__EXERCISE DIRECTIONS__
Since only the text is wanted, print every entry below exactly and omit the images.

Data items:
►
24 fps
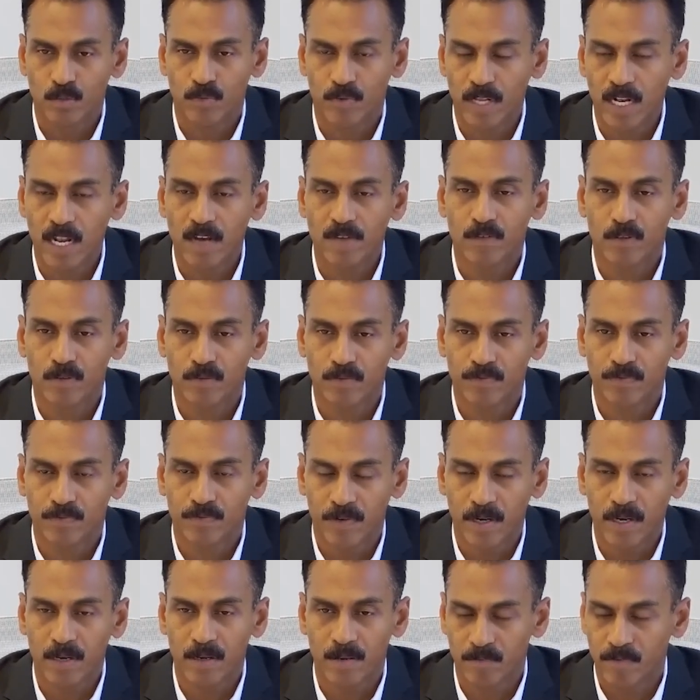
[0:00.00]
So we
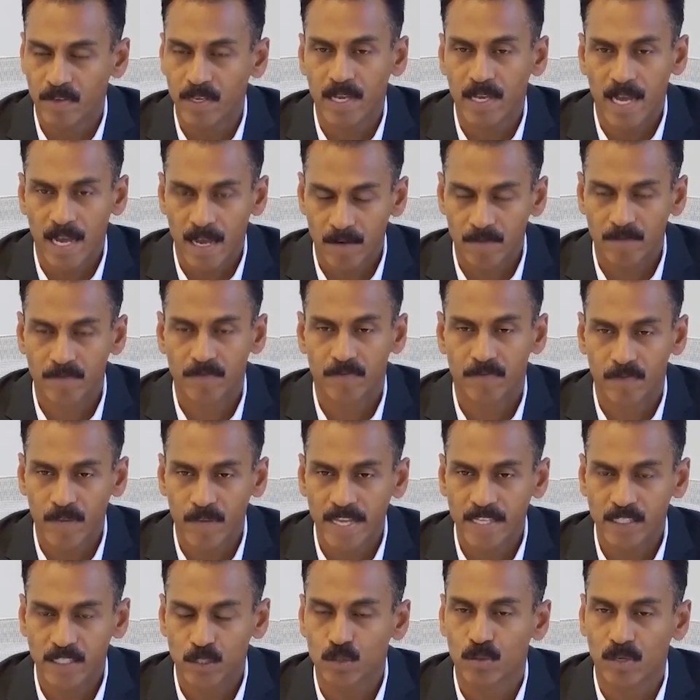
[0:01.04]
have
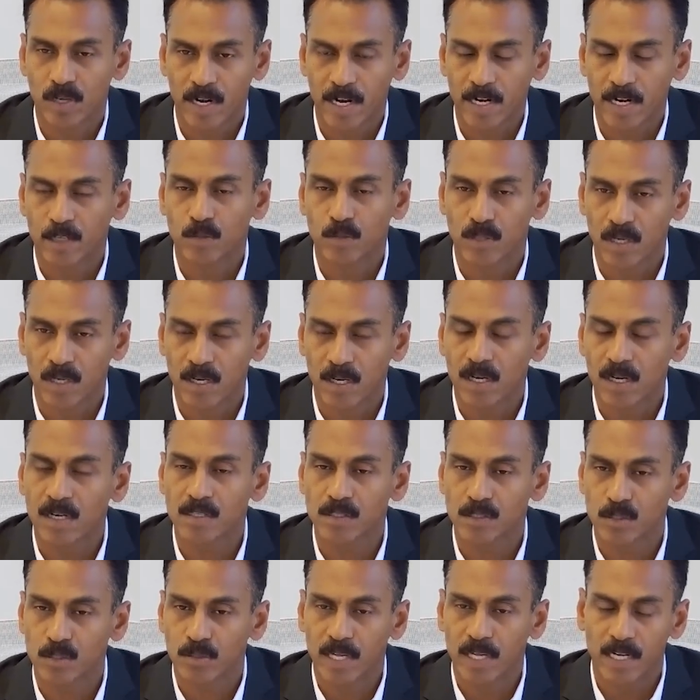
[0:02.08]
ways to connect to the
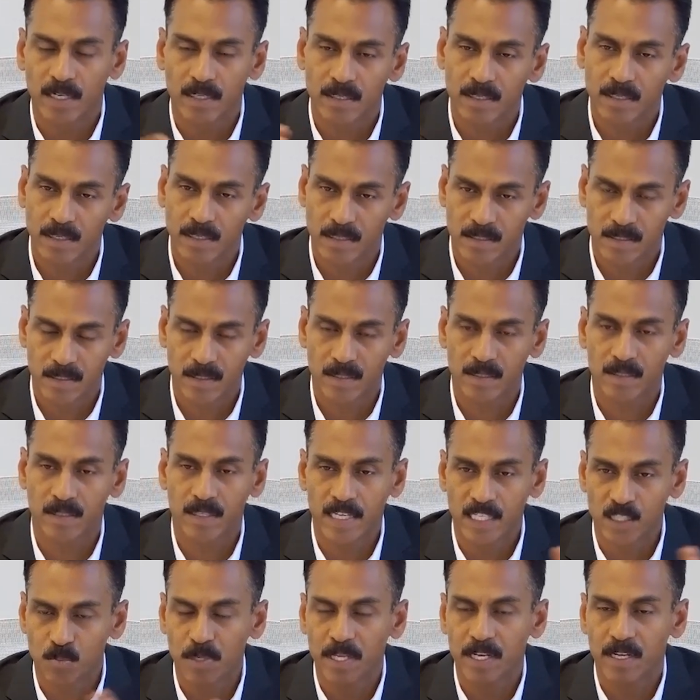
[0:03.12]
car so that
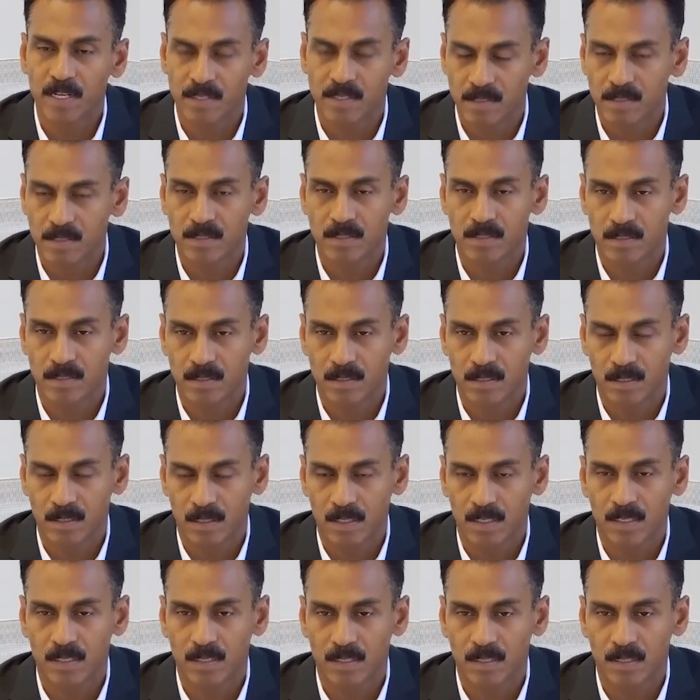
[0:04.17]
the experience
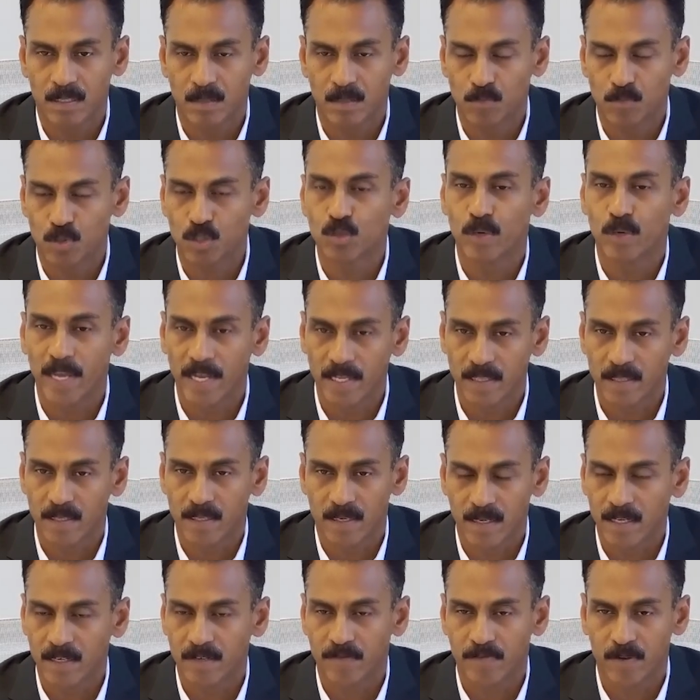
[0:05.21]
comes
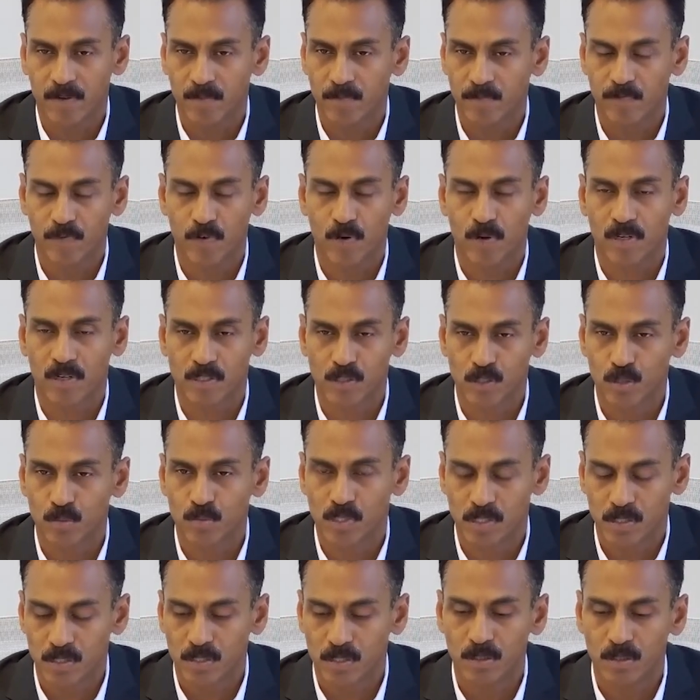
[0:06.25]
together, right? For
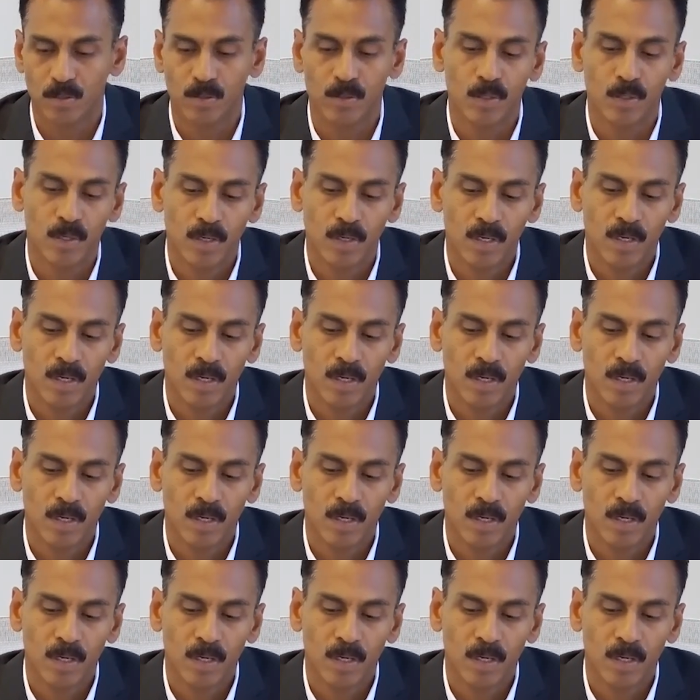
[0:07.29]
consumers to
◄
__FINAL ANSWER__
24 fps
[0:00.00]
So we
[0:01.04]
have
[0:02.08]
ways to connect to the
[0:03.12]
car so that
[0:04.17]
the experience
[0:05.21]
comes
[0:06.25]
together, right? For
[0:07.29]
consumers to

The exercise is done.